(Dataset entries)
+ + + + +
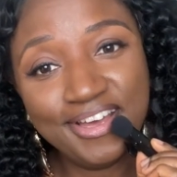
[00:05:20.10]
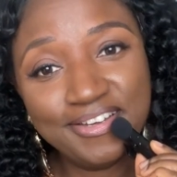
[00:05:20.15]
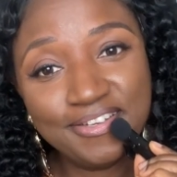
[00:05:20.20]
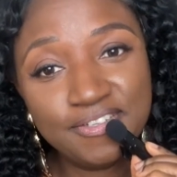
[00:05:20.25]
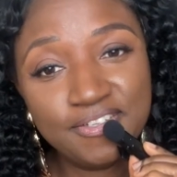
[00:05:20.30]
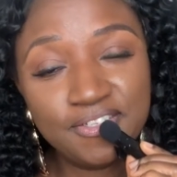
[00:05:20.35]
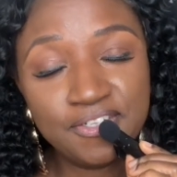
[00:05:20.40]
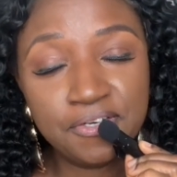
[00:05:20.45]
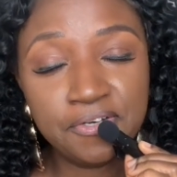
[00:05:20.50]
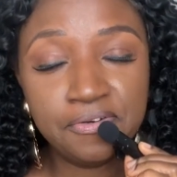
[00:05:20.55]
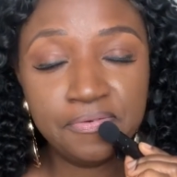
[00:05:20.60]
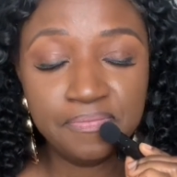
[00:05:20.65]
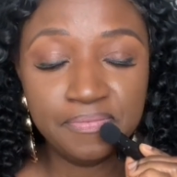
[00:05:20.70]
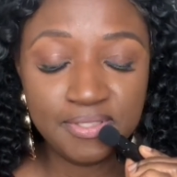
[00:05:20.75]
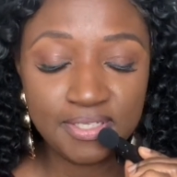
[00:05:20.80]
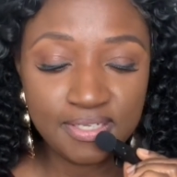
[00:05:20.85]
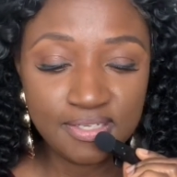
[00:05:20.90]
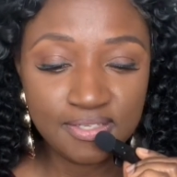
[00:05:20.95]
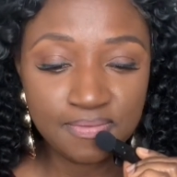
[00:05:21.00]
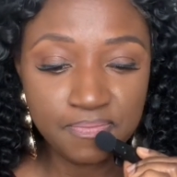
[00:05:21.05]
So
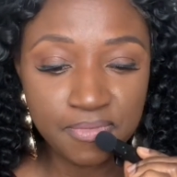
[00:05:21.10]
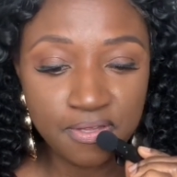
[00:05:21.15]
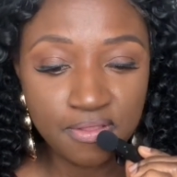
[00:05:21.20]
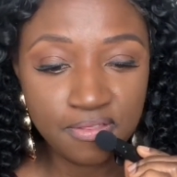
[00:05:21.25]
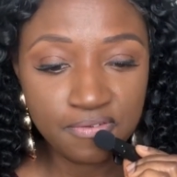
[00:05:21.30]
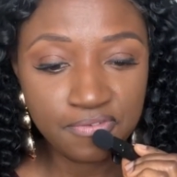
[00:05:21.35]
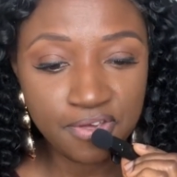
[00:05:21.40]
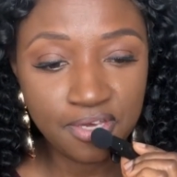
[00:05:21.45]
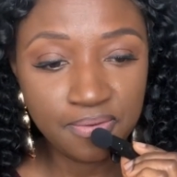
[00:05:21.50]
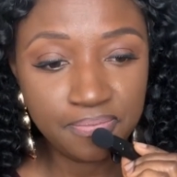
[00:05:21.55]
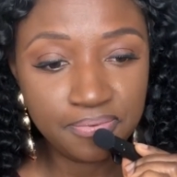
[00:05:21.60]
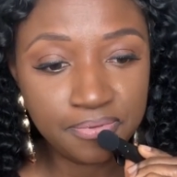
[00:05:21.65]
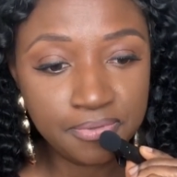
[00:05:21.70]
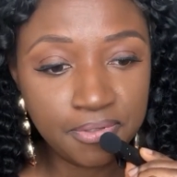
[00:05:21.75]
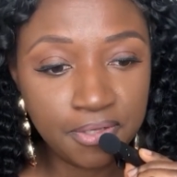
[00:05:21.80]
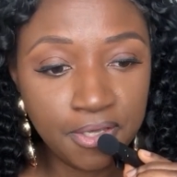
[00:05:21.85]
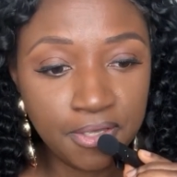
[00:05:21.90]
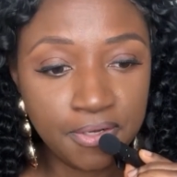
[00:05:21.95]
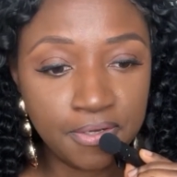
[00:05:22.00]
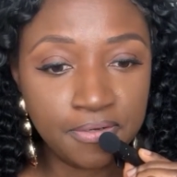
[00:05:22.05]
this month of April,
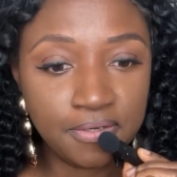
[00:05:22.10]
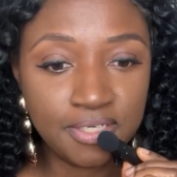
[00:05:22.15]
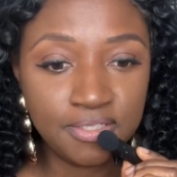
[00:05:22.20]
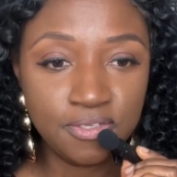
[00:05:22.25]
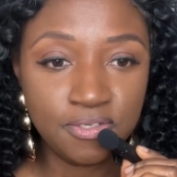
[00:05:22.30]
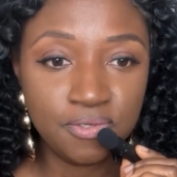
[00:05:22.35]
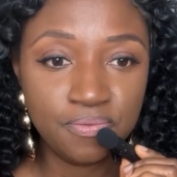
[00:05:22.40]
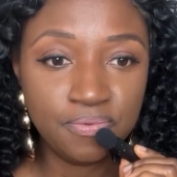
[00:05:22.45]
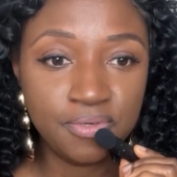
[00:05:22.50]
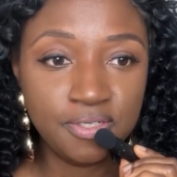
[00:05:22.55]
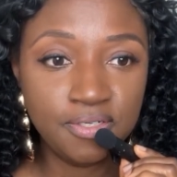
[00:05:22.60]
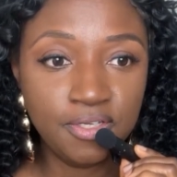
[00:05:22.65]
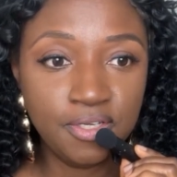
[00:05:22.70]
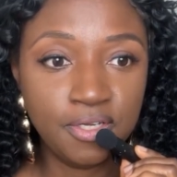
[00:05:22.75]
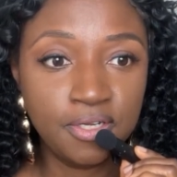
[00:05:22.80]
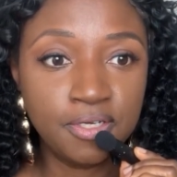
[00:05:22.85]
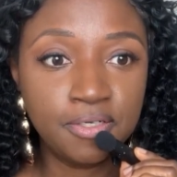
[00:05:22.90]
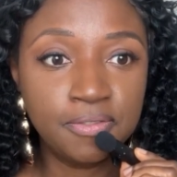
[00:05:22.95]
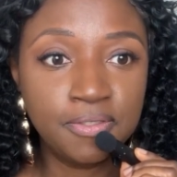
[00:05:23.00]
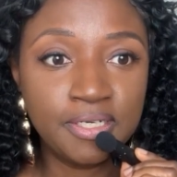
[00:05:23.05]
I just want,
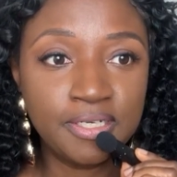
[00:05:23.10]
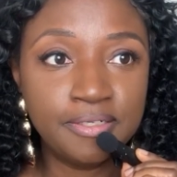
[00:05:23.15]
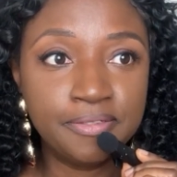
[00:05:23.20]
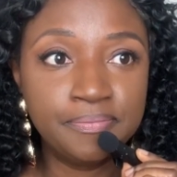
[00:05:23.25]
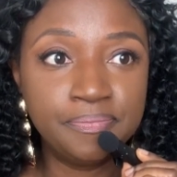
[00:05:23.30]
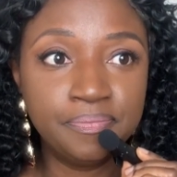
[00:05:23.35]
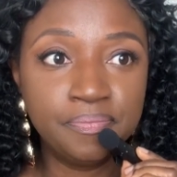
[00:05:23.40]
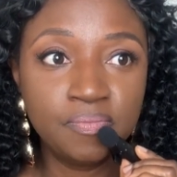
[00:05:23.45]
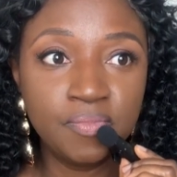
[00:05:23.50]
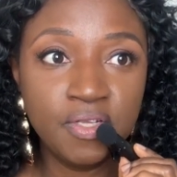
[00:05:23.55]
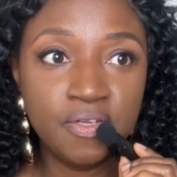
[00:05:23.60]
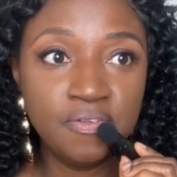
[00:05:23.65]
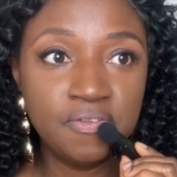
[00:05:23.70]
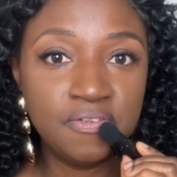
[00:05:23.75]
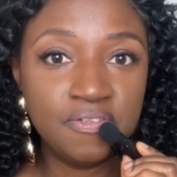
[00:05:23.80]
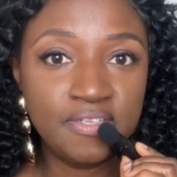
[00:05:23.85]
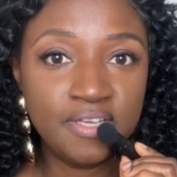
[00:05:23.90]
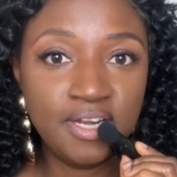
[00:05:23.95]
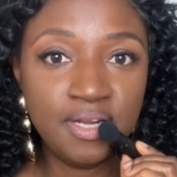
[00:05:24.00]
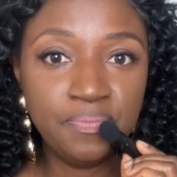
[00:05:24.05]
to
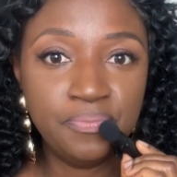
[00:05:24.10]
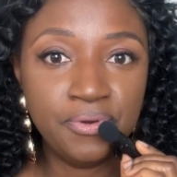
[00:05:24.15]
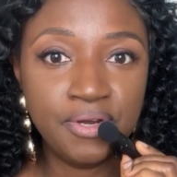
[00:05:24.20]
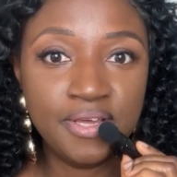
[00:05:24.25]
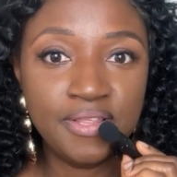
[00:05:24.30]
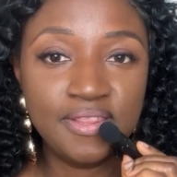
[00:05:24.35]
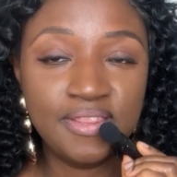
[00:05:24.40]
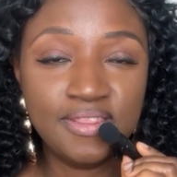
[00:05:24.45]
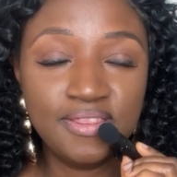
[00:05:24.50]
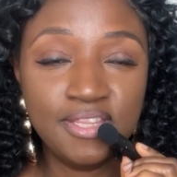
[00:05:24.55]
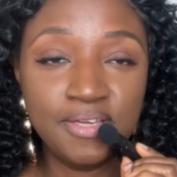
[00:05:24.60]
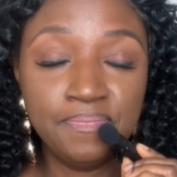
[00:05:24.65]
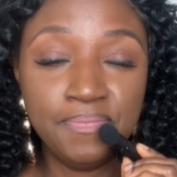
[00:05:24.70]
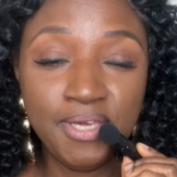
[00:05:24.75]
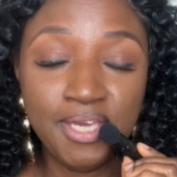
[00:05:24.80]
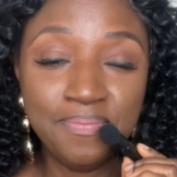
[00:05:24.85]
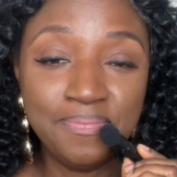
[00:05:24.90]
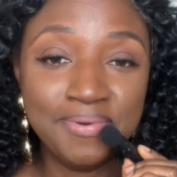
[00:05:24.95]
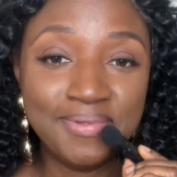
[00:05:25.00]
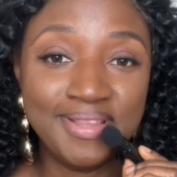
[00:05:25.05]
celebrate the
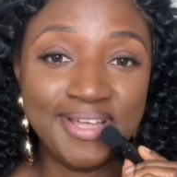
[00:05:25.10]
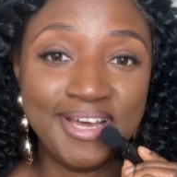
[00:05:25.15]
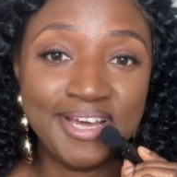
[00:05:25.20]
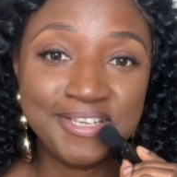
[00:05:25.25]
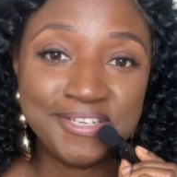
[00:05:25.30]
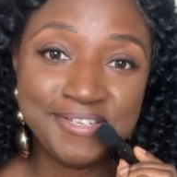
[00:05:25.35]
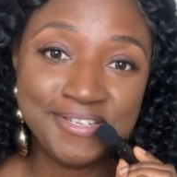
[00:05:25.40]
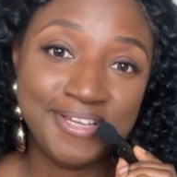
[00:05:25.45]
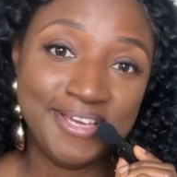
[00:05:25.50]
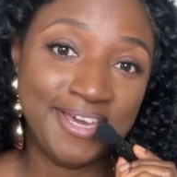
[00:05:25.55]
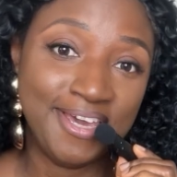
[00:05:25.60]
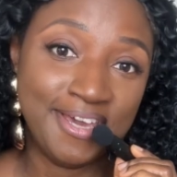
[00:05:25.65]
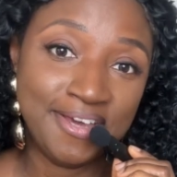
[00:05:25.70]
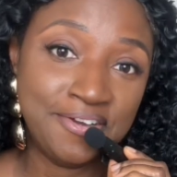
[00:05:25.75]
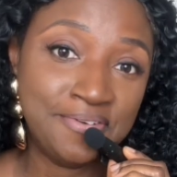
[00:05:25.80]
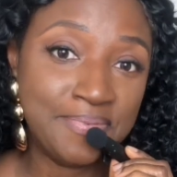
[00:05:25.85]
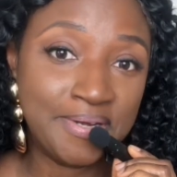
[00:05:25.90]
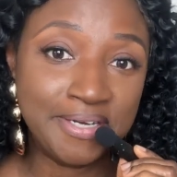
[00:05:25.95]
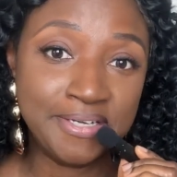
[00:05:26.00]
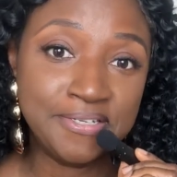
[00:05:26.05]
people that actually care
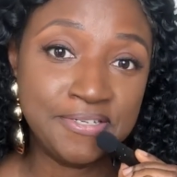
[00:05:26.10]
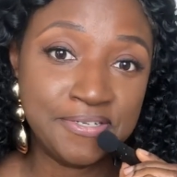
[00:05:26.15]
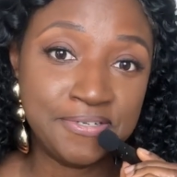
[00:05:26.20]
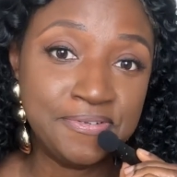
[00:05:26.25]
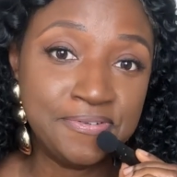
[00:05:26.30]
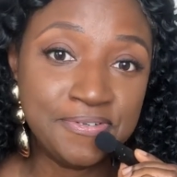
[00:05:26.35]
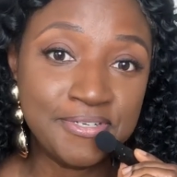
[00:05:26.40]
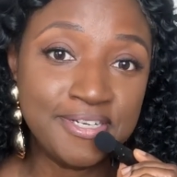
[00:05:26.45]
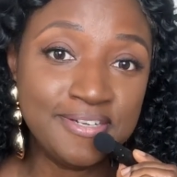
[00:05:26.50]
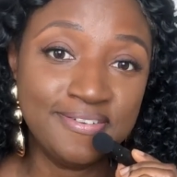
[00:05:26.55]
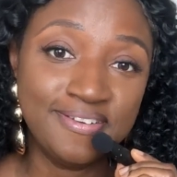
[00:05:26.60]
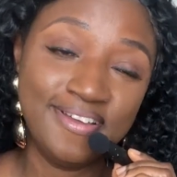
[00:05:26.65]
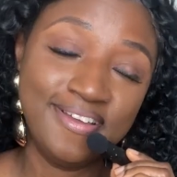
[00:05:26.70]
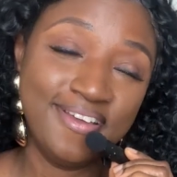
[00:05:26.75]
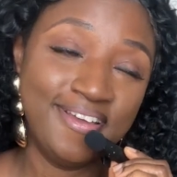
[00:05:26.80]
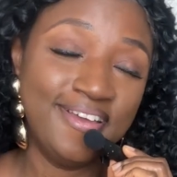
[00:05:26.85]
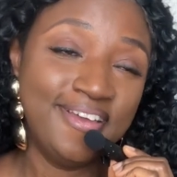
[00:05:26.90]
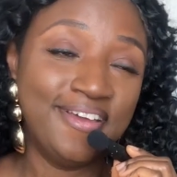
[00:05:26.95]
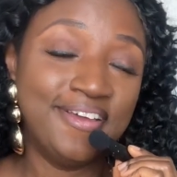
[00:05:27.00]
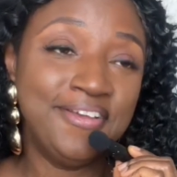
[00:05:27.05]
about our children,
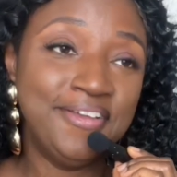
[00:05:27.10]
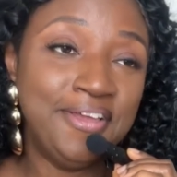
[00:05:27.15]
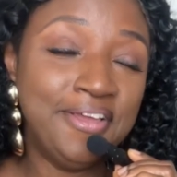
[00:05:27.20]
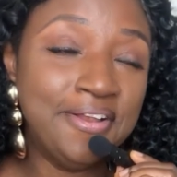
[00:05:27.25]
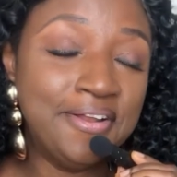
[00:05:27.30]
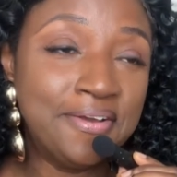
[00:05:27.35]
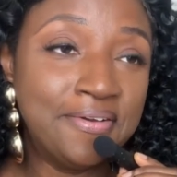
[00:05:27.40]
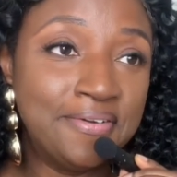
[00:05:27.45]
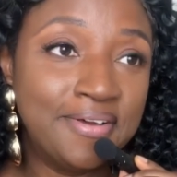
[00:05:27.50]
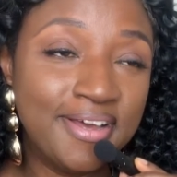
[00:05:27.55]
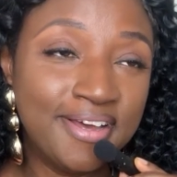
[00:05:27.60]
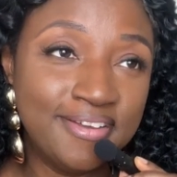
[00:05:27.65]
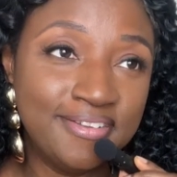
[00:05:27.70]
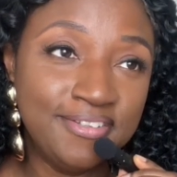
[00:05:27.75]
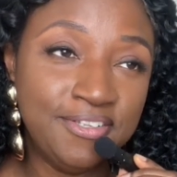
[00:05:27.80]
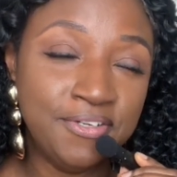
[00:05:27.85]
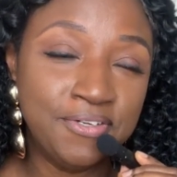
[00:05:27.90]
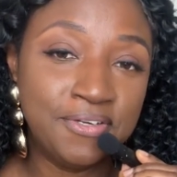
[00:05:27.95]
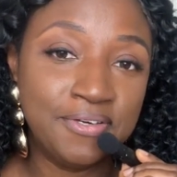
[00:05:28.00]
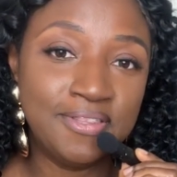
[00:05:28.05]
and
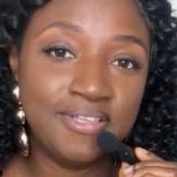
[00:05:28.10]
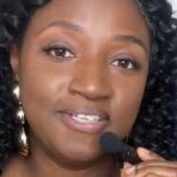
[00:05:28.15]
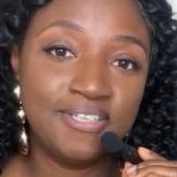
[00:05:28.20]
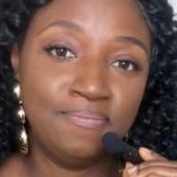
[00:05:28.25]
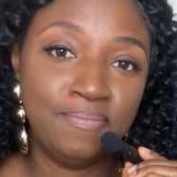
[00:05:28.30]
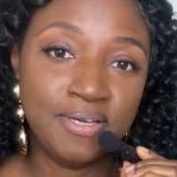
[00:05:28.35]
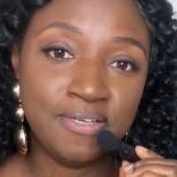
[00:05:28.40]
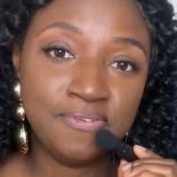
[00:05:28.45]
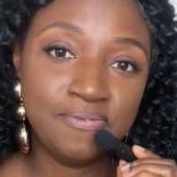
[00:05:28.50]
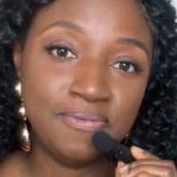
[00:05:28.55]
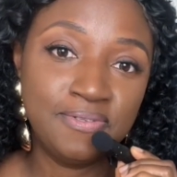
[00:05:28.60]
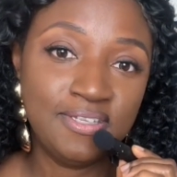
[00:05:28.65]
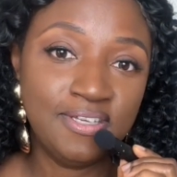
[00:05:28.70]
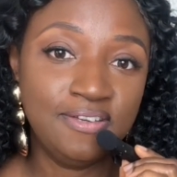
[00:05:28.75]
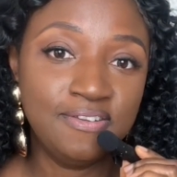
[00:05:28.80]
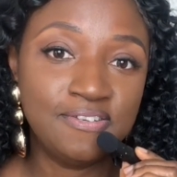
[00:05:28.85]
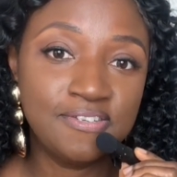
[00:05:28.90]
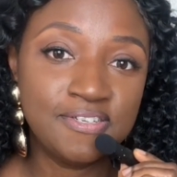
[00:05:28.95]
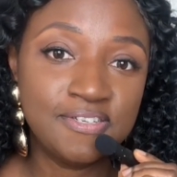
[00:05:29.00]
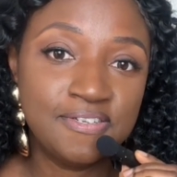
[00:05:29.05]
the special
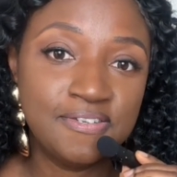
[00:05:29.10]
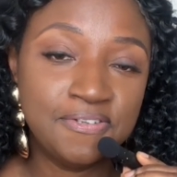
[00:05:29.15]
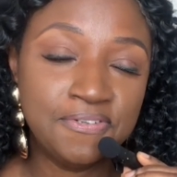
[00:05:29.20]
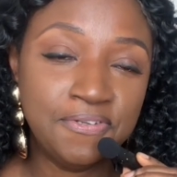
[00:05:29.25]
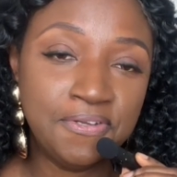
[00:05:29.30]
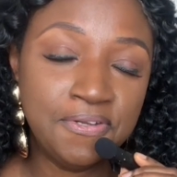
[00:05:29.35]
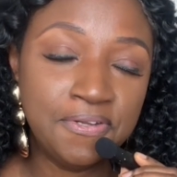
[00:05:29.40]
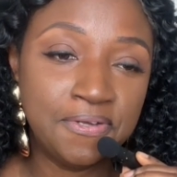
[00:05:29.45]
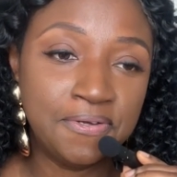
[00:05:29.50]
teachers,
+ + + + +
## Task:
Start at the line containing "[00:05:23.05]" above and stop at the line containing "[00:05:24.00]". Output those lines exactly, both included, but none of the pictures.

## Task response:
[00:05:23.05]
I just want,
[00:05:23.10]
[00:05:23.15]
[00:05:23.20]
[00:05:23.25]
[00:05:23.30]
[00:05:23.35]
[00:05:23.40]
[00:05:23.45]
[00:05:23.50]
[00:05:23.55]
[00:05:23.60]
[00:05:23.65]
[00:05:23.70]
[00:05:23.75]
[00:05:23.80]
[00:05:23.85]
[00:05:23.90]
[00:05:23.95]
[00:05:24.00]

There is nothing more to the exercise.